# [3920] Homework # 3 - Text Mining
Data file:
* https://raw.githubusercontent.com/vjavaly/Baruch-CIS-STA-3920/main/data/Seattle_hotels.csv



## Homework Submission Rules (for all homework assignments)
* Homework is due by 2:30 PM on the due date
  * No late submission will be accepted
* Verify that you are submitting the correct homework file
* Homework file naming convention
  * LastName_FirstName_HwX.ipynb  [Replace X with the homework #]
    * 1 point deducted for submitting homework not complying with naming convention
* Before submission, execute "Kernel -> Restart Kernel and Run All Cells"
  * 1 point deducted for not submitting a cleanly executed notebook

## Homework #3 Requirements
* Load data and examine data
* Clean data: 1) remove punctuation, 2) lowercase, 3) stem or lemmatize
* Vectorize cleaned data
* Generate similarities matrix
* Generate hotel recommendations for the 3 listed hotels
  * Motel 6 Seattle Sea-Tac Airport South
  * The Bacon Mansion Bed and Breakfast
  * Holiday Inn Seattle Downtown

In [1]:
from datetime import datetime
print(f'Run time: {datetime.now().strftime("%D %T")}')
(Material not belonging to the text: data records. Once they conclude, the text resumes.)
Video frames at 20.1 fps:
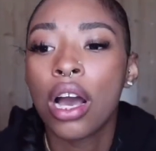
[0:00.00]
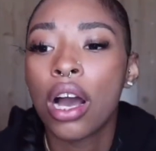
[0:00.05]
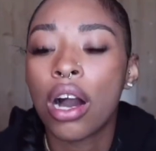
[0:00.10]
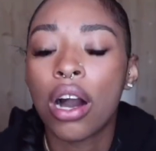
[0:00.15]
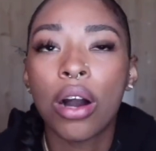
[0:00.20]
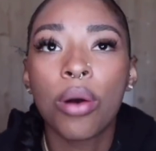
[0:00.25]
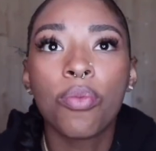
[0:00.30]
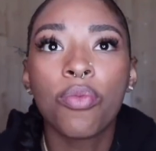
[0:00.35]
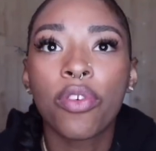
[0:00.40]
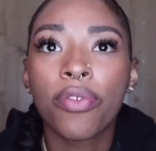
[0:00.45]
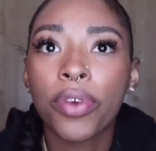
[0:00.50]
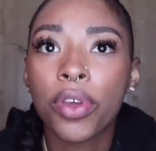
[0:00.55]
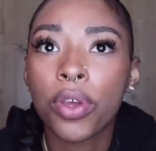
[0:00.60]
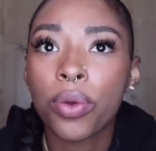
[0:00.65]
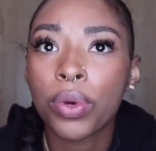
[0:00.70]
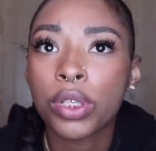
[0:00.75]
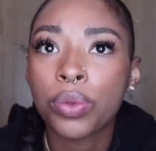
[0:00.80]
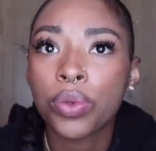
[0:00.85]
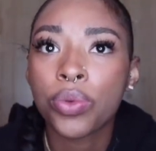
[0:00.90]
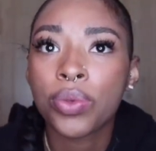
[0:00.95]
Um, Vivienne
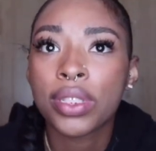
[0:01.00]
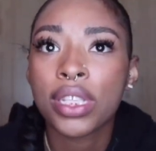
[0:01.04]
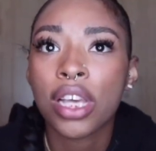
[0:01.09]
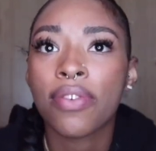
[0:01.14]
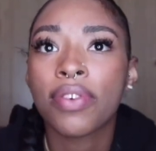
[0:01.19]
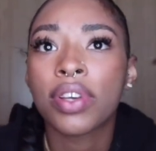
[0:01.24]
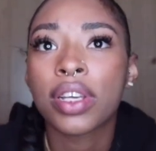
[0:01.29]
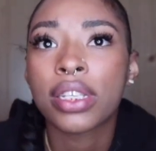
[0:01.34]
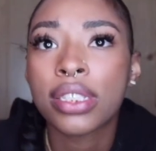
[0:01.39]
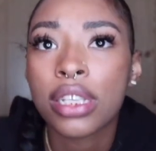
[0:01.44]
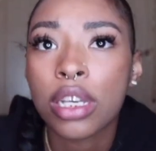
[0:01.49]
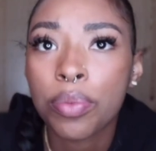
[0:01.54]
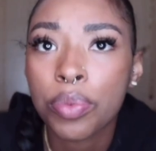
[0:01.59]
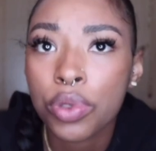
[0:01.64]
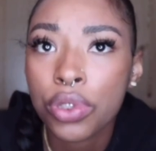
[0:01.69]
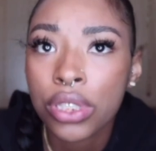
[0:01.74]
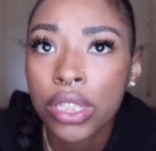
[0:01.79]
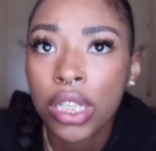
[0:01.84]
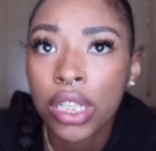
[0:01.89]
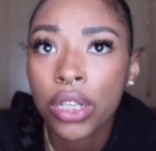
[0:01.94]
Westwood was having a sample
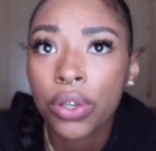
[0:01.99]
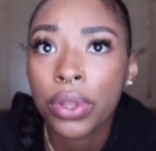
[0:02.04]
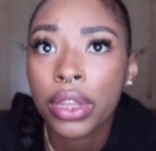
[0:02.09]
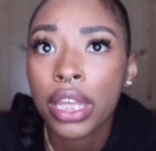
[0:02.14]
sale.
Run time: 11/09/23 19:39:34


### Import libraries

In [2]:
import pandas as pd
import re
import string
import nltk
from sklearn.feature_extraction.text import TfidfVectorizer
from sklearn.metrics.pairwise import cosine_similarity

In [3]:
nltk.download('wordnet')
nltk.download('stopwords')

[nltk_data] Downloading package wordnet to /Users/timsmac/nltk_data...
[nltk_data]   Package wordnet is already up-to-date!
[nltk_data] Downloading package stopwords to
[nltk_data]     /Users/timsmac/nltk_data...
[nltk_data]   Package stopwords is already up-to-date!


True

### Load data

In [4]:
df = pd.read_csv('https://raw.githubusercontent.com/vjavaly/Baruch-CIS-STA-3920/main/data/Seattle_hotels.csv')
df.head()

Unnamed: 0,name,address,desc
0,Hilton Garden Seattle Downtown,"1821 Boren Avenue, Seattle Washington 98101 USA","Located on the southern tip of Lake Union, the..."
1,Sheraton Grand Seattle,"1400 6th Avenue, Seattle, Washington 98101 USA","Located in the city's vibrant core, the Sherat..."
2,Crowne Plaza Seattle Downtown,"1113 6th Ave, Seattle, WA 98101","Located in the heart of downtown Seattle, the ..."
3,Kimpton Hotel Monaco Seattle,"1101 4th Ave, Seattle, WA98101",What?s near our hotel downtown Seattle locatio...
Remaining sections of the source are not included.